Yesterday, David L. Burkhead addressed one of the most contentious subjects in speculative fiction: whether there is any clear distinction between science fiction and fantasy, or whether those terms are largely a matter of opinion:
Some folk have given long, involved definitions about when something is Science Fiction and when it’s Fantasy. Me? I like one similar to Orson Scott Card’s from one of his writing books. Science Fiction has rivets and engineers. Fantasy has trees and elves.
It’s a good piece, if you’re interested in such arguments (which I am). As I write tales that have been called by either term and was feeling intellectually frisky, I decided to take it up with him. We’ll never come to any conclusions, but the discussion itself is the sort that stretches the mind, even a rigidified old boulder like mine. And just a few minutes ago, it occurred to me that the border between F and SF, even if one can argue cogently for its existence, moves with time and technology.
For example, David, who believes the terms to be expressions of opinion rather than objective meaning, noted this:
Psychic powers on one hand and the genius who understands things that are impenetrable to other are both well establish SF tropes, as is the alien who can do things that humans cannot.
Psi powers, which I’ve employed myself in a tale that’s generally regarded as science fiction, are an interesting case. At this time, they’re definitely fantastic; the brain, being a direct-current organ, cannot muster the power required to transmit a perceptible signal beyond the confines of the skull. But we’re learning how to interface the brain with devices of all kinds. It might well be the case that someday, an implantable device will make “telepathy” possible. It might not resemble “traditional” telepathy. Indeed, it might be confined to the transmission of Morse code. But head-to-head communications of a sort that resembles telepathy would then be a matter of technology rather than fancy.
Consider also the case of “elves.” Now, Tolkien’s elves – potentially immortal beings with magical powers – might be a stretch, but as we get more capable with genetic engineering, beings that physically resemble the “traditional” elf might enter the realm of possibility. A great deal would be required, including the ability to create a very unusual zygote that would survive full-term gestation. Nevertheless, the possibility is difficult to dismiss.
If we venture a century or so into the past, we can find cases of the dividing line having moved since then. Consider Jules Verne’s early tale From the Earth to the Moon and H. G. Wells’s The First Men in the Moon. Both were deemed fantasies when they appeared. There was no technology capable of propelling living human beings to the moon; Wells’s “Cavorite” and Verne’s giant cannon capable of propelling a vessel to the moon were plainly fantastic. The same is true for Edward Weston’s solar-radiation-powered interplanetary vessel in C. S. Lewis’s Space Trilogy.
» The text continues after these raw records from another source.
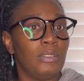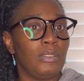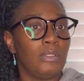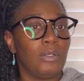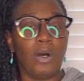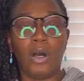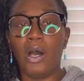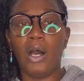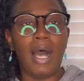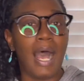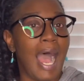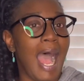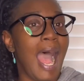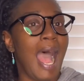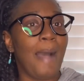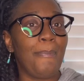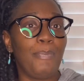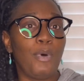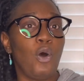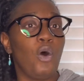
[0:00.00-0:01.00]
A
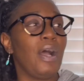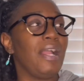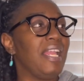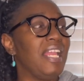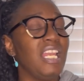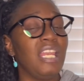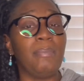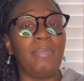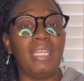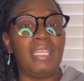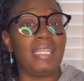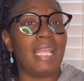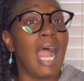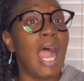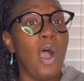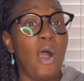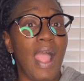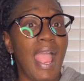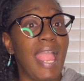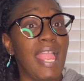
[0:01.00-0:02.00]
op or an enemy.
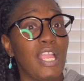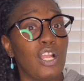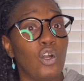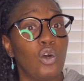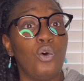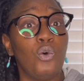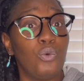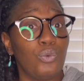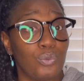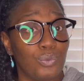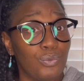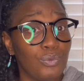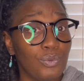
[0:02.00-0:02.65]
Y'all ain't cool.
But technological development since then has allowed men to reach the moon, albeit at great expense, with great difficulty, and at great danger. The line has moved to make interplanetary travel scientifically plausible. Whether it will move further, such that casual travel among the planets – say, for a weekend jaunt by a couple weary of “city life” – no one can say at this time. As for interstellar travel, let’s just say I don’t expect to see it in my lifetime, and I doubt you will either.
When the late Poul Anderson, a highly accomplished writer of both fantasy and science fiction, addressed this subject some forty years ago, he took a position similar to mine here, except that he omitted to consider the possibility of technological developments unimagined at that time. Anderson was regarded as the foremost practitioner of “hard” science fiction – another fuzzy term – before the ascendancy of Larry Niven. His novel Tau Zero, which was shortlisted for the Hugo Award (and lost, albeit narrowly, to Niven’s Ringworld) was a valiant attempt to write a completely plausible tale of an interstellar journey gone really badly wrong. (I shan’t spoil it for you if you haven’t read it.) He came very close...painfully close. But he had to postulate zero-loss recycling to do it, a blatant violation of the Second Law of Thermodynamics. So even the greats have to fudge a little. (Ask Alastair Reynolds about his “Conjoiner drives” someday.)
As I said, conclusions are difficult to reach, and could well change with time. But it does keep the brain from petrifying completely. Meanwhile, I’ve got this fantasy novel on the anvil that’s been giving me absolute fits. As a former physicist I have a really hard time with anything involving magic, so I’ve been toying with the idea that the utility of sorcery is merely a matter of very small changes to a couple of fundamental physical constants that divide our “real” universe from the one where my tale is set. Eventually, of course, we learn how to alter those constants within a defined region, and...oh, never mind.